Some commonly used formats are JPEG, BMP, TIFF, GIF and
PNG; the last two types of images are also called palette images. We
discuss here all these formats briefly:
1. TIFF- Tagged Im age File Format (TIFF), which was
developed by the Aldus Corp. in the 1980's, stores many
different types of images ranging from monochrome to true
color. It is a lossless format using LZW (Lempel- Ziv Welch)
compression, a form of Huffman Coding. It is not lossless when
utilizing the new JPEG tag that allows for JPEG compression.
There is no major advantage over JPEG though the quality of
original image is retained. It is not as user-controllable as
claimed.
2. BMP- This is a system standard graphics file format for
Microsoft Windows and hence proprietary and platform
dependent. It is capable of storing truecolor bitmap images and
used in MS Paint and Windows wallpapers etc. Being an
uncompressed file format, it requires high storage.
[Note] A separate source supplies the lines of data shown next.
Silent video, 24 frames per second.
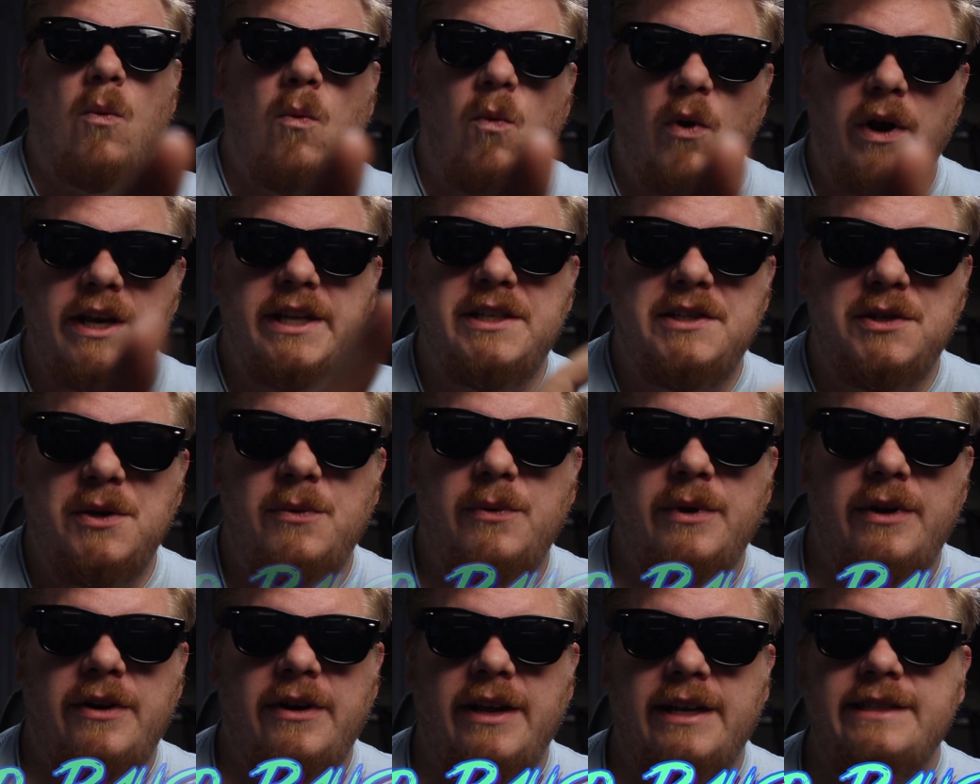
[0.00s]
What it do,
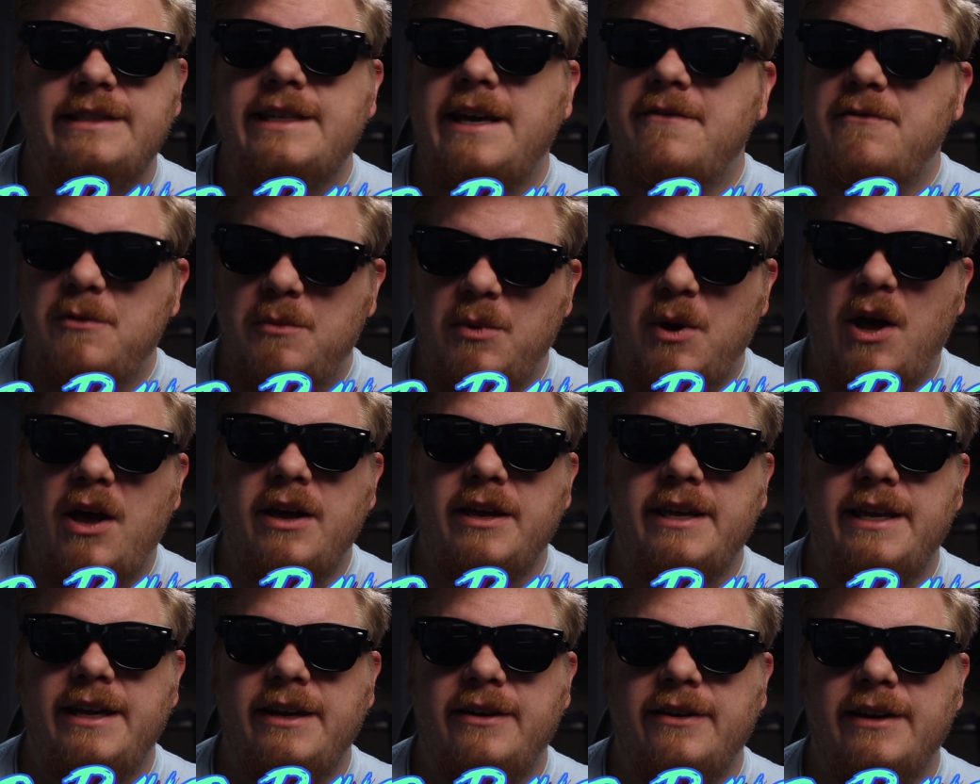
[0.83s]
Internet? David Baugh
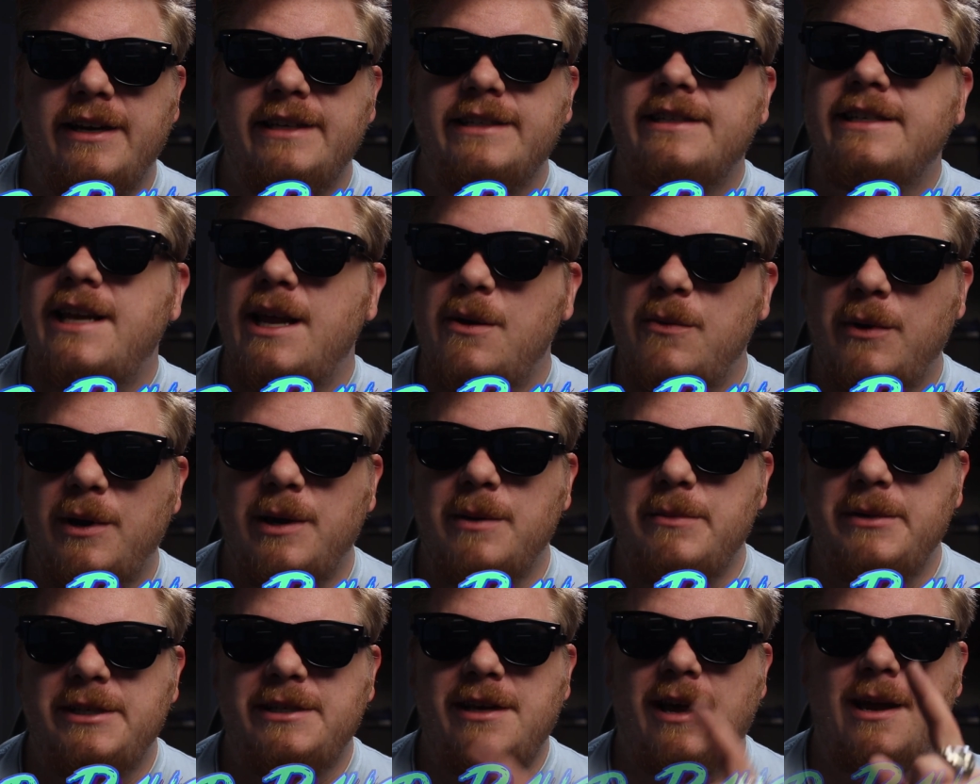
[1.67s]
here, and today we're
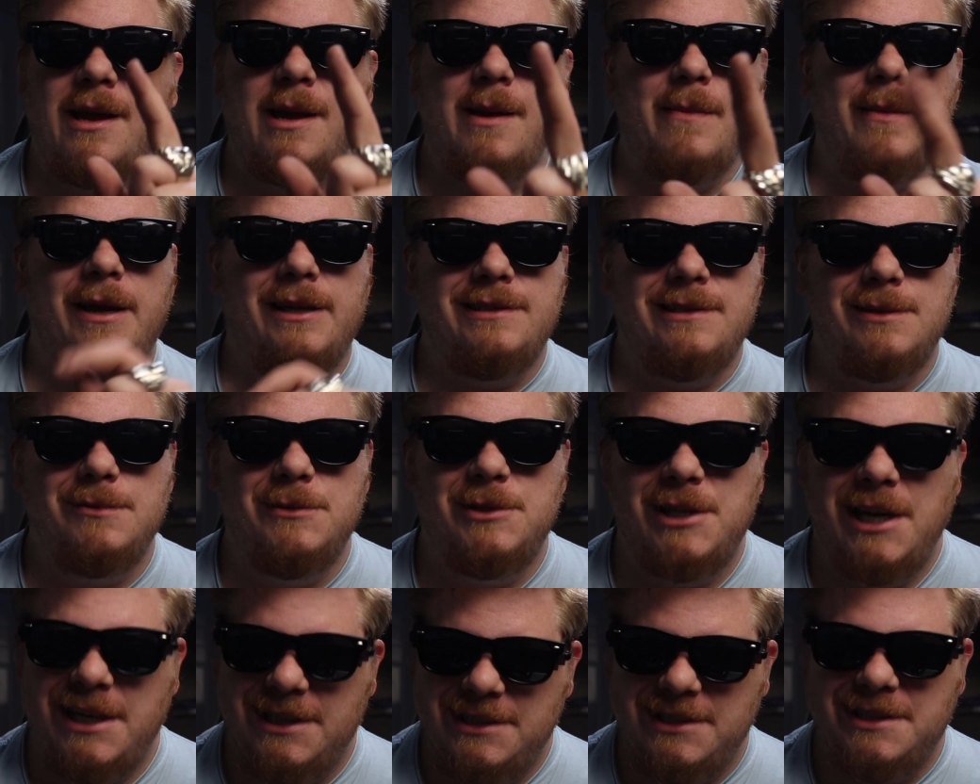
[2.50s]
going to be talking about some
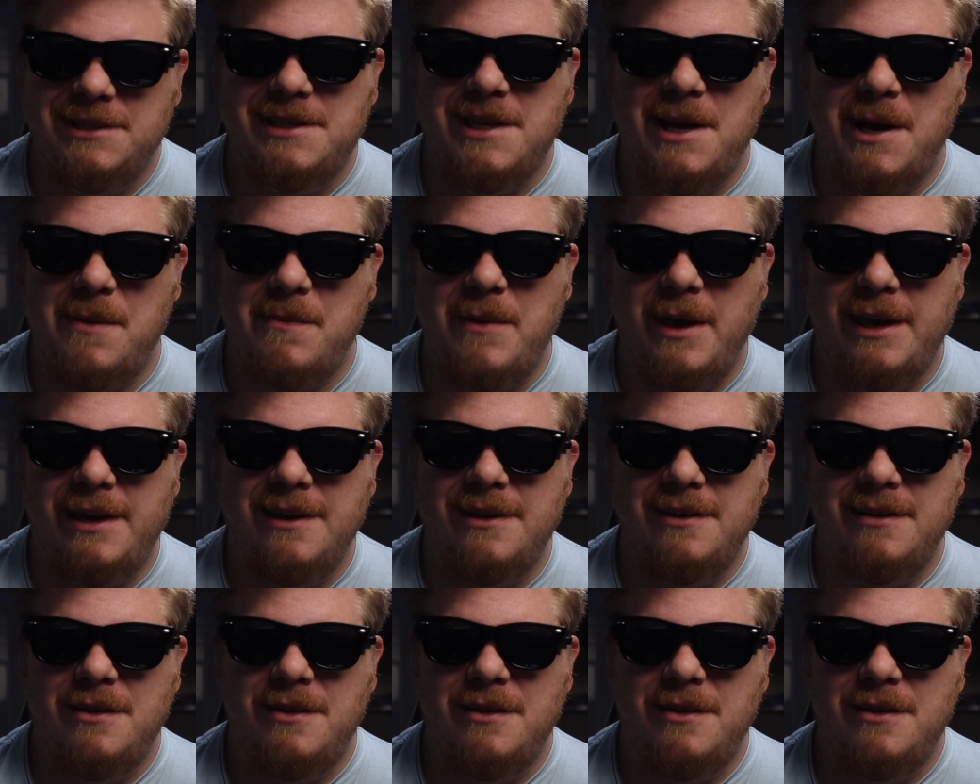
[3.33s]
changes that I'm making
3. GIF . The Graphics Interchange Format (GIF) is a lossless
format that uses the LZW algorithm which is modified slightly
for image scan line packets (line grouping of pixels). UNISYS
Corp. and CompuServe introduced this format for transmitting
graphical images over phone lines via modems. It is limited to
only 8-bit (256) color images, suitable for images with few
distinctive colors (e.g., graphics drawing). GIF format is also
used for nonphotographic type images, e.g. buttons, borders
etc. It supports simple animation.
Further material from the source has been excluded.